When thou . . . way.—For thou pointest them to the good way. A construction only found here. Comp. Psalm 27:11, where we see the simple accusation as in Kings, which is probably right here also, ’el (to) being an error for ’eth (so the versions). Making this change, the verse coincides with 1 Kings 8:36.
In the cities of their land.—See margin, which correctly renders the Hebrew text. But the expression “in the land of his gates” is strange. LXX. has, “if the enemy afflict him before their cities;” Vulg., “et hostes, vastatis regionibus, portas obsederint civitatis;” Syriac and Arabic, “when enemies press them hard in their land and in their cities.” Perhaps “in the land (at) his gates” is right (Bertheau).
His own sore (plague) and his own grief.—Kings, “the plague of his own heart.” So Syriac and Arabic. The phrase of the chronicler looks like a gloss on this.
In this house.—The margin is right.
Whose heart thou knowest.—Because thou knowest his heart. So Syriac and Arabic. The Vulg., “which thou knowest him to have in his heart” (as if eth meant with, here).
The children of men.—All has dropped out. So some MSS., Syriac, Arabic, and Kings.
But is come.—And shall come.
For thy great name’s sake.—Kings, “for thy name sake (for they will hear of thy great name and thy mighty hand and thy stretched-out arm), and shall come and pray towards this house.” So nearly the Syriac and Arabic here.
And fear thee.—Better without and; as in Kings, “that they may fear thee.” So Syriac.
And they carry them away.—See margin. LXX., αἰχμαλωτεύσουσιναὐτοὺς οἱ αἰχμαλωτεύοντες αὐτοὺς.
We have sinned, we have done amiss, and have dealt wickedly.—Comp. the same three verbs in Psalm 106:6; Daniel 9:5 (Kings puts the conjunction before the second verb). There is a climax, “we have slipped (or missed the mark), we have done crookedly, we have been godless.”
And forgive thy people.—This is the first clause of 1 Kings 8:50; and from this point to the end of Solomon’s Prayer, the two texts are wholly dissimilar.
(40) Let, I beseech thee, thine eyes be open.—Comp. 2 Chronicles 6:20, supr., and 2 Chronicles 7:15; also 1 Kings 8:52.
And let thine ears be attent.—Attentive, listening (qas‘s‘ûbôth). The same phrase recurs (2 Chronicles 7:15), which is, in fact, a repetition of the whole verse in the shape of a Divine promise, Qas‘s‘ûbôth occurs, besides, only in the late Psalm 130:2.
The prayer that is made in this place.—See margin. “The prayer of this place” is a strange phrase, only occurring here and in 2 Chronicles 7:15.
(41) Now therefore.—And now added by chronicler.

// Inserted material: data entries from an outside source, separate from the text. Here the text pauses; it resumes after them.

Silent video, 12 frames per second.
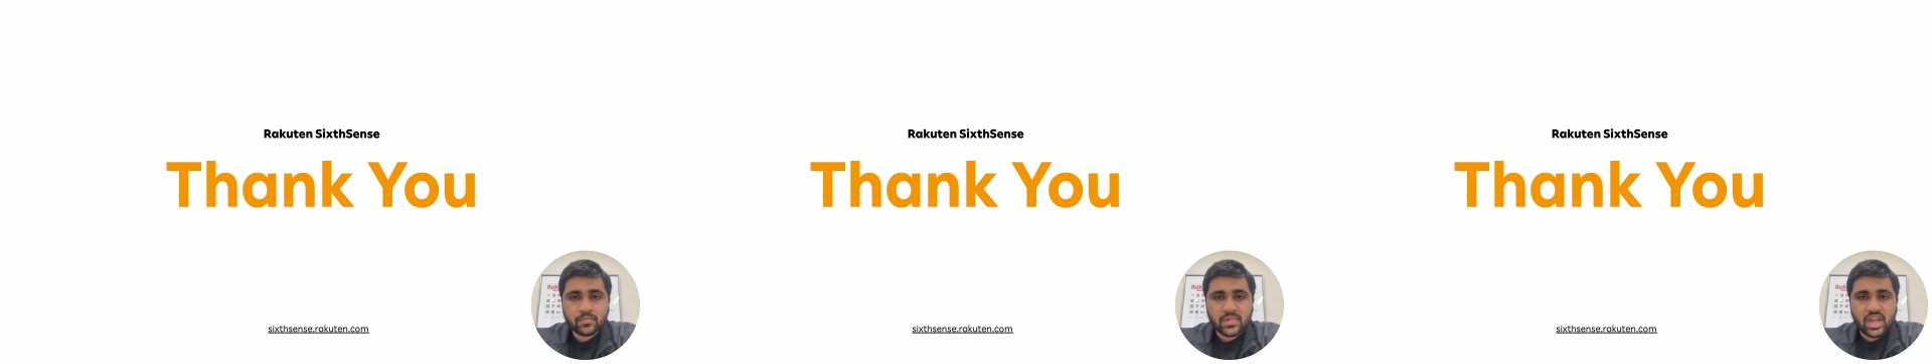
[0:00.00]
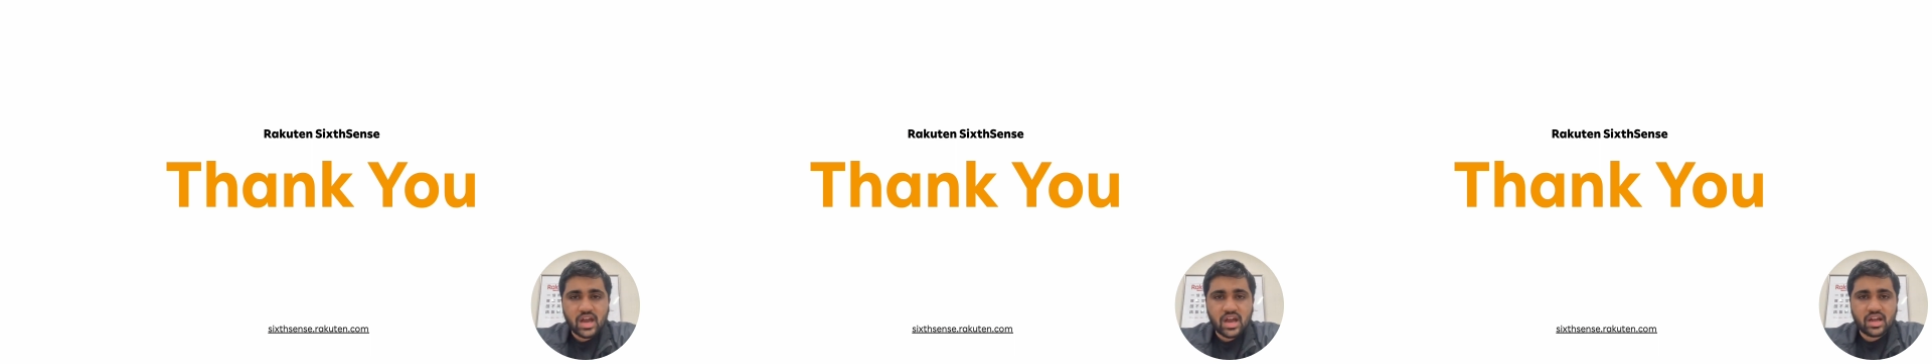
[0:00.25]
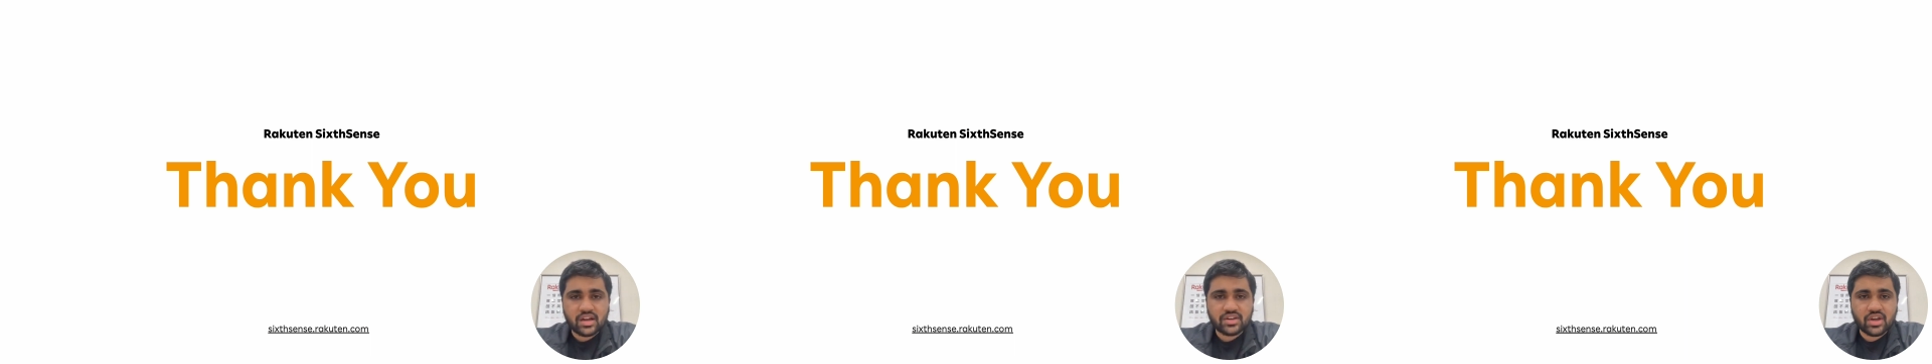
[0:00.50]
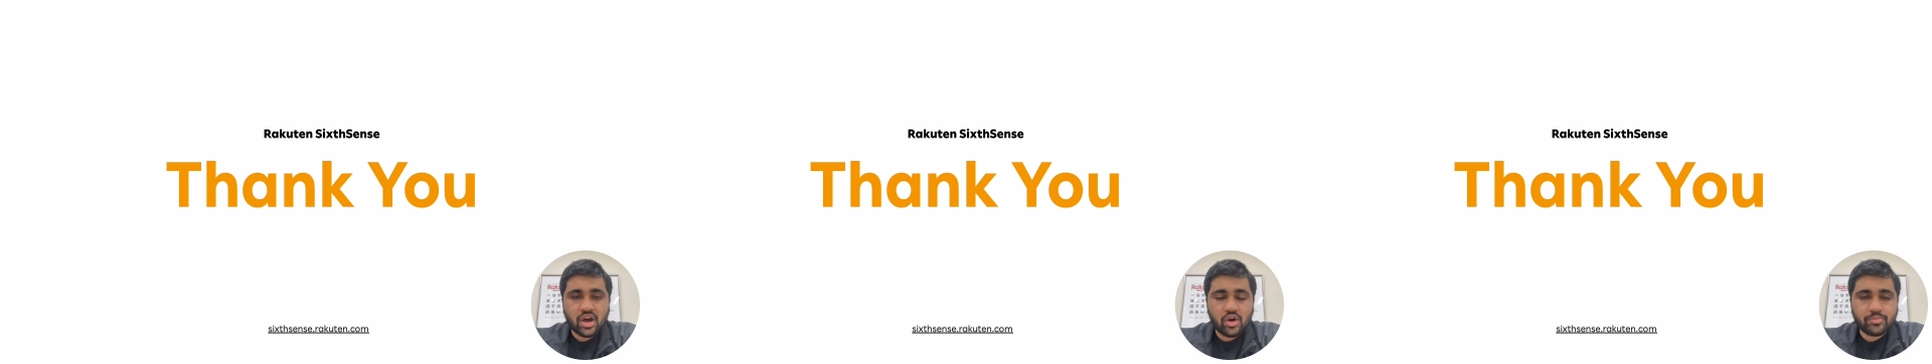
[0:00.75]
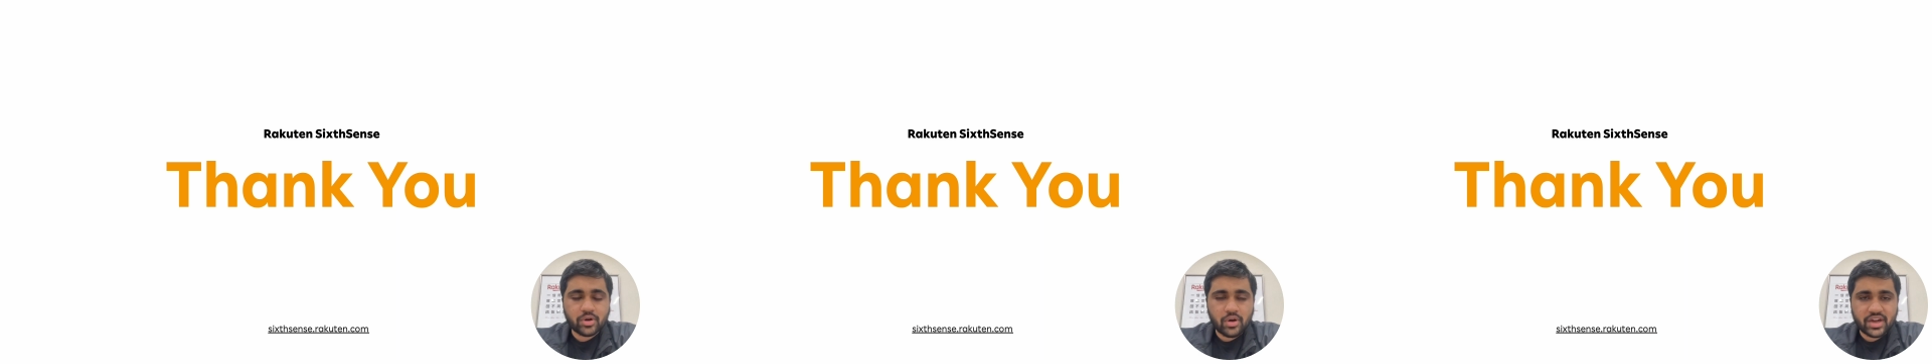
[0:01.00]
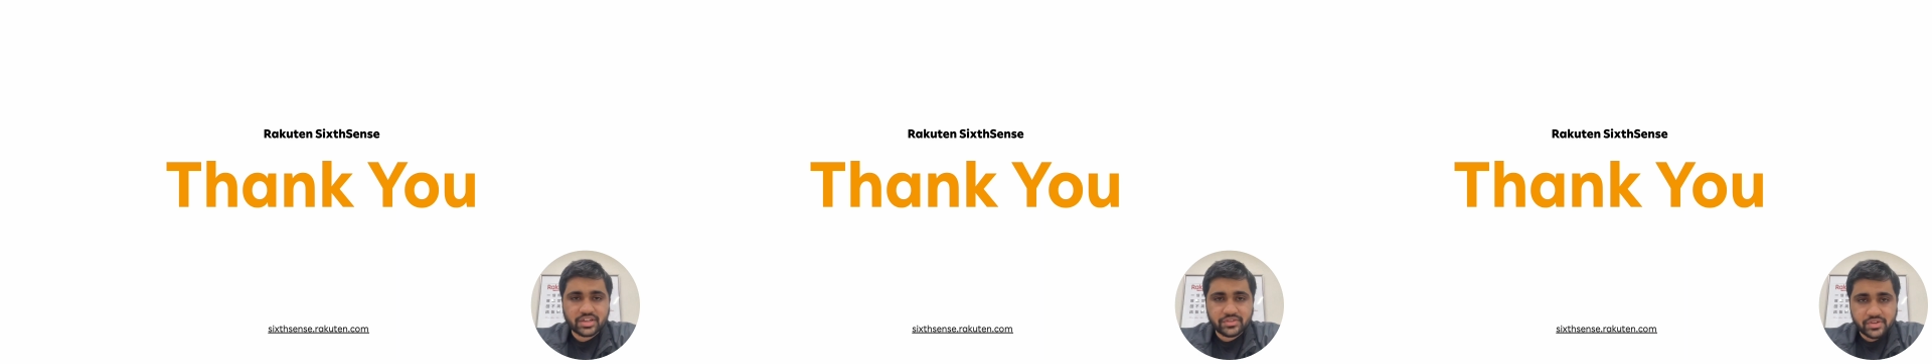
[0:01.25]
and how
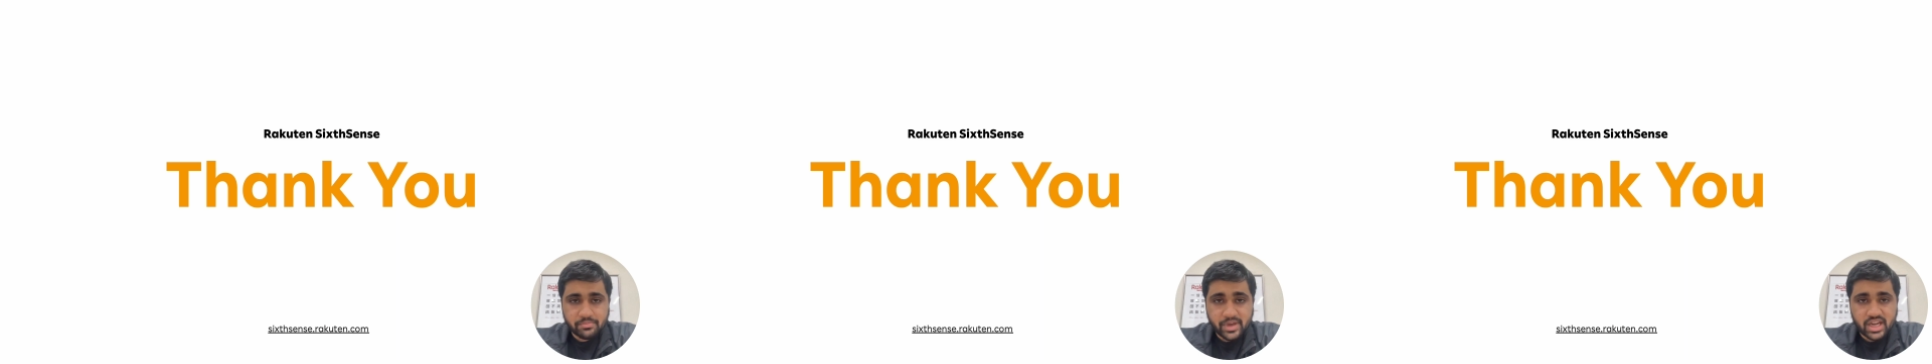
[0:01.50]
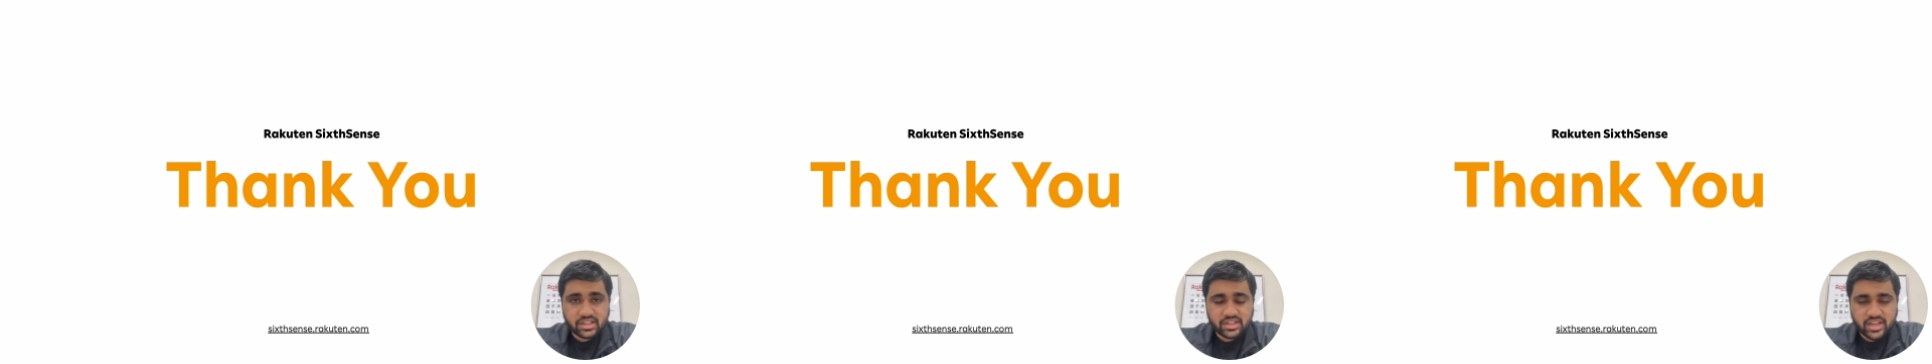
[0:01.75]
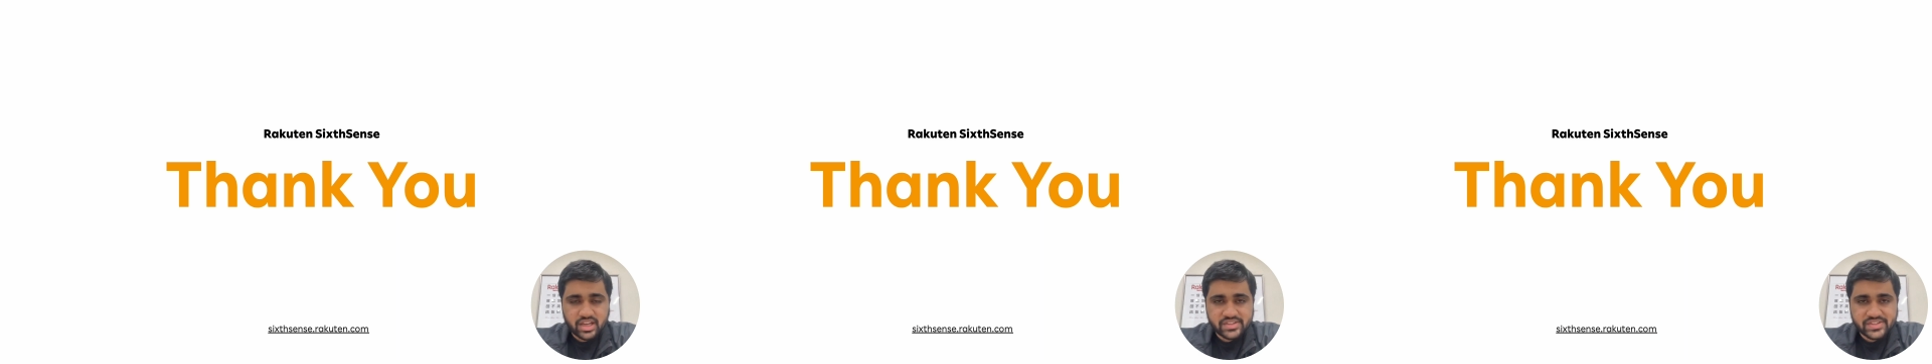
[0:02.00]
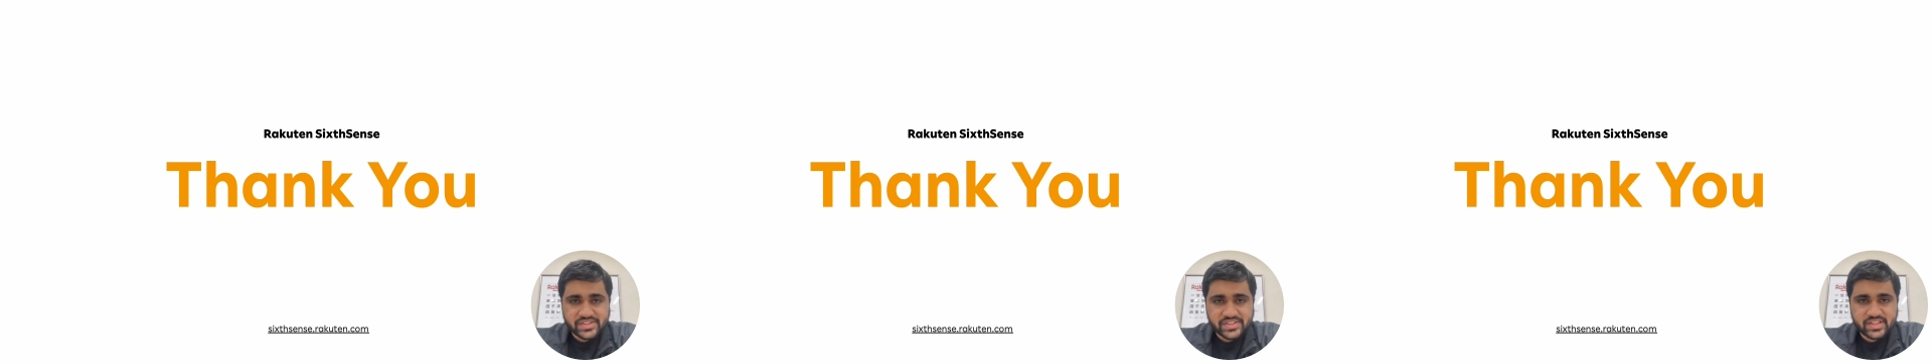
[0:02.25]
proactive impact analysis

O Lord God.—Iahweh ’ĕlôhîm. This rare divine title occurs thrice in these two verses, but nowhere else in the prayer. The chronicler uses it as least eight times, but it does not appear at all in the books of Kings. In the Psalm we read simply Iahweh.
Into thy resting place.—Nûah. A late word, found besides only in Esther 9:16-18 (nôah). In the Psalm it is mĕnûhāh, a common word.
The idea that the sanctuary is God’s resting-place is not in keeping with the spirit of the prayer. (Comp. 2 Chronicles 6:18; and the frequent expression, “Hear Thou from heaven thy dwelling place.”)
Let thy priests, O Lord God.—Psalm 132:9. The Divine name is added here.
Salvation.—Or, prosperity. The psalm has, “with righteousness;” but the other idea occurs a little after in 2 Chronicles 6:16.
Rejoice in goodness.—Be glad at the good. A paraphrase of “shout for joy” in the psalm.
Turn not away the face of thine anointed—i.e., deny not his request (1 Kings 2:16). Psalm 132:10 :—
“For the sake of David Thy servant,
Turn not away the face of Thine Anointed.”
The members of the couplet are transposed, and the language of the first is modified by the chronicler, so as to bring in the phrase, “the mercies of David,” that is, Jehovah’s mercies promised to David (Isaiah 55:3; Psalm 89:49).
Remember (zokrāh)—Only here and five times in Nehemish.